From: Frederic Weisbecker <fweisbec@gmail.com>
To: Sergey Senozhatsky <sergey.senozhatsky@gmail.com>,
Stanislaw Gruszka <sgruszka@redhat.com>
Cc: Ingo Molnar <mingo@redhat.com>,
Peter Zijlstra <peterz@infradead.org>,
"Paul E. McKenney" <paulmck@linux.vnet.ibm.com>,
Borislav Petkov <bp@alien8.de>,
linux-kernel@vger.kernel.org
Subject: Re: [sched next] overflowed cpu time for kernel threads in /proc/PID/stat
Date: Mon, 2 Sep 2013 15:07:45 +0200 [thread overview]

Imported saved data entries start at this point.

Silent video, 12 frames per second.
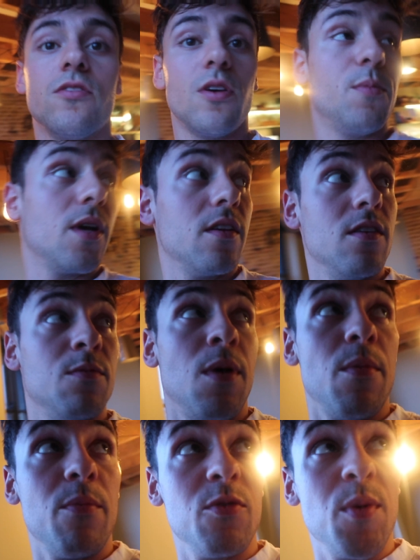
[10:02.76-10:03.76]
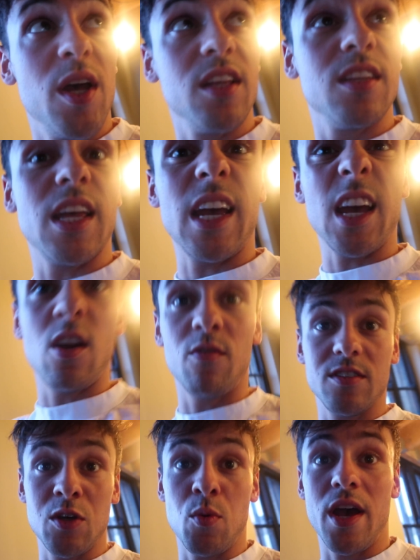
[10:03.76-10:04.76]
So because it's my mum's birthday and
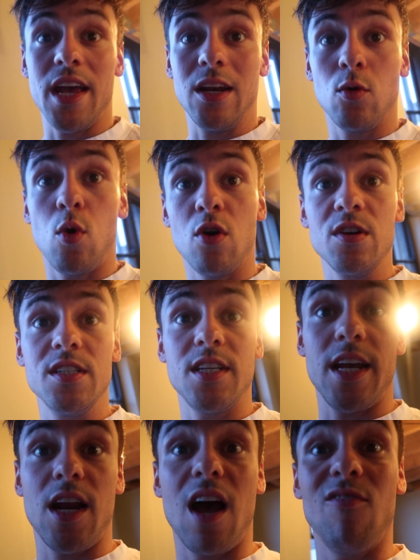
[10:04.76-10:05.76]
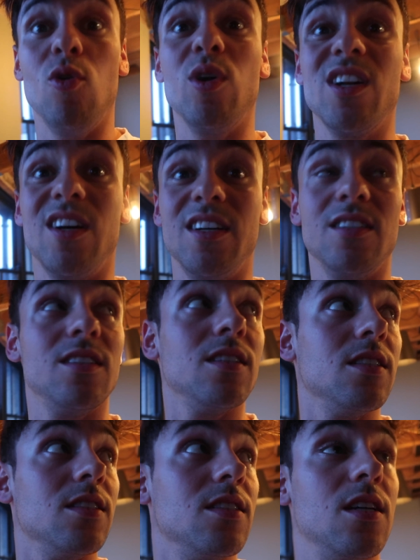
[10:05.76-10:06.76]
obviously we're in quarantine, I've organised
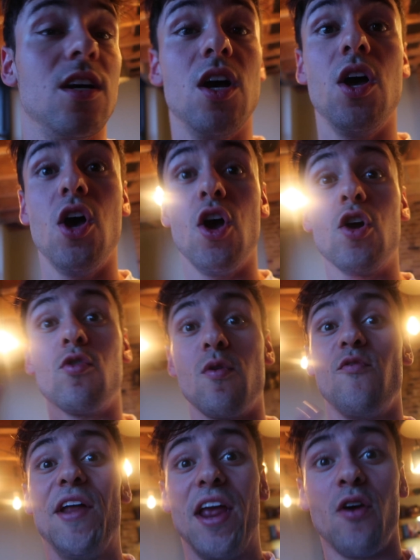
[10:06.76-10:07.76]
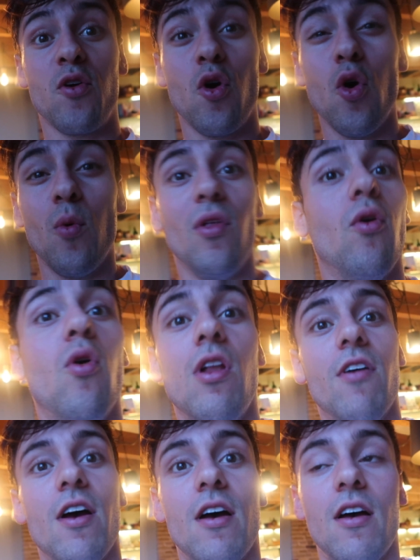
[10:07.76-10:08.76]
like a group video call with all
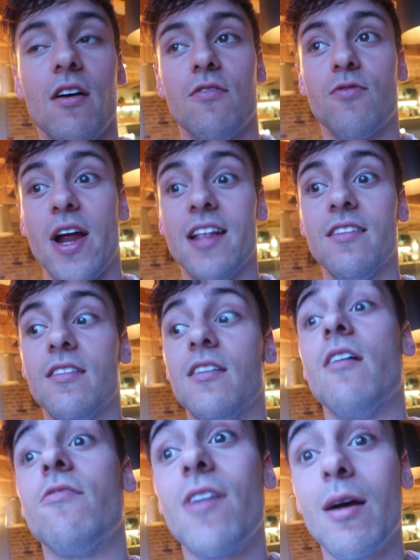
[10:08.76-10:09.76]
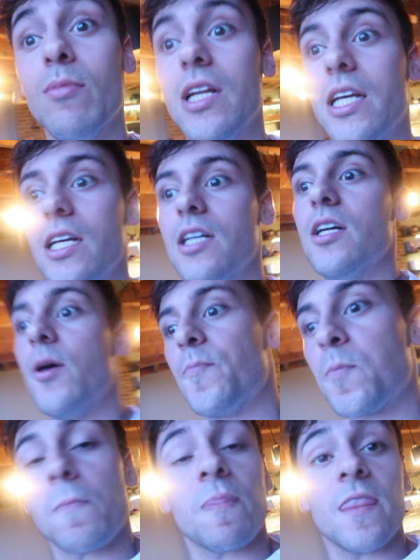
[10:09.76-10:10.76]
of her friends and our family.
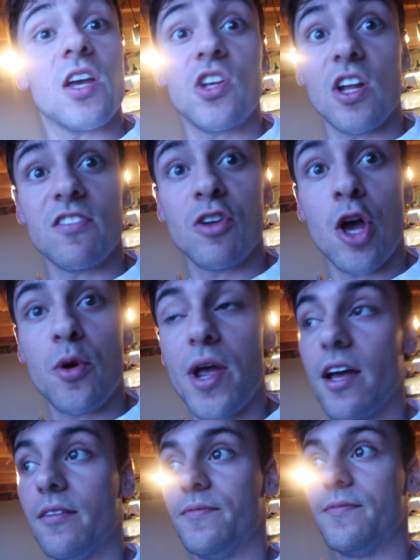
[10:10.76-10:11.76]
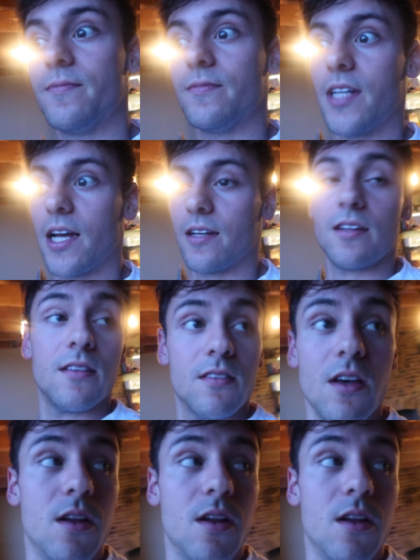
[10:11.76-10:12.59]
She doesn't know yet, and it's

Message-ID: <20130902130744.GB2378@somewhere> (raw)
In-Reply-To: <20130902122845.GA2457@swordfish.minsk.epam.com>
On Mon, Sep 02, 2013 at 03:28:45PM +0300, Sergey Senozhatsky wrote:
> On (08/31/13 01:04), Frederic Weisbecker wrote:
> > > in cputime_adjust() `stime' is greater than `rtime', so `utime = rtime - stime'
> > > sets wrong value.
> >
> > But stime should always be below rtime due to the calculation done by scale_stime()
> > which roughly sums up to:
> >
> > stime = (stime / stime + utime) * rtime
> >
> > So this shouldn't happen.
> >
> > I couldn't manage to reproduce it though. Can you still trigger it with latest -next?
> >
>
> Hope this may help.
> I've added a silly check to make sure that `stime < rtime'
>
> @@ -579,6 +582,10 @@ static void cputime_adjust(struct task_cputime *curr,
> if (total) {
> stime = scale_stime((__force u64)stime,
> (__force u64)rtime, (__force u64)total);
> + if (stime > rtime) {
> + printk(KERN_ERR "Ooops: stime:%llu rtime:%llu\n", stime, rtime);
> + WARN_ON(1);
> + }
> utime = rtime - stime;
> } else {
> stime = rtime;
>
>
> and got the following results:
>
>
> [ 1295.311056] Ooops: stime:4622750929 rtime:4622750928
> [ 1295.311063] ------------[ cut here ]------------
> [ 1295.311072] WARNING: CPU: 1 PID: 2167 at kernel/sched/cputime.c:584 cputime_adjust+0x132/0x140()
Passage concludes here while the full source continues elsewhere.